[Opening DATASET EXCERPTS section]

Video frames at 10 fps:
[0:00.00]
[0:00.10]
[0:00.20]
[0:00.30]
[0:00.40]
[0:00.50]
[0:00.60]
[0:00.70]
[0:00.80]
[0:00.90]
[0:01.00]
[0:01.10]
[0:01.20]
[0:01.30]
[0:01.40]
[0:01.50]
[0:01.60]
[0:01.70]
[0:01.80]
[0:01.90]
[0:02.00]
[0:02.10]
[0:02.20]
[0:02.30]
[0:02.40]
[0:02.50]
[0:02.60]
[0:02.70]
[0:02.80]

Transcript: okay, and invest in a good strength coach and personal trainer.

[Closing DATASET EXCERPTS section]

= PROBLEM =
Every record must be repeated precisely and in full.

= REPLY TO THE TASK =
Video frames at 10 fps:
[0:00.00]
[0:00.10]
[0:00.20]
[0:00.30]
[0:00.40]
[0:00.50]
[0:00.60]
[0:00.70]
[0:00.80]
[0:00.90]
[0:01.00]
[0:01.10]
[0:01.20]
[0:01.30]
[0:01.40]
[0:01.50]
[0:01.60]
[0:01.70]
[0:01.80]
[0:01.90]
[0:02.00]
[0:02.10]
[0:02.20]
[0:02.30]
[0:02.40]
[0:02.50]
[0:02.60]
[0:02.70]
[0:02.80]

Transcript: okay, and invest in a good strength coach and personal trainer.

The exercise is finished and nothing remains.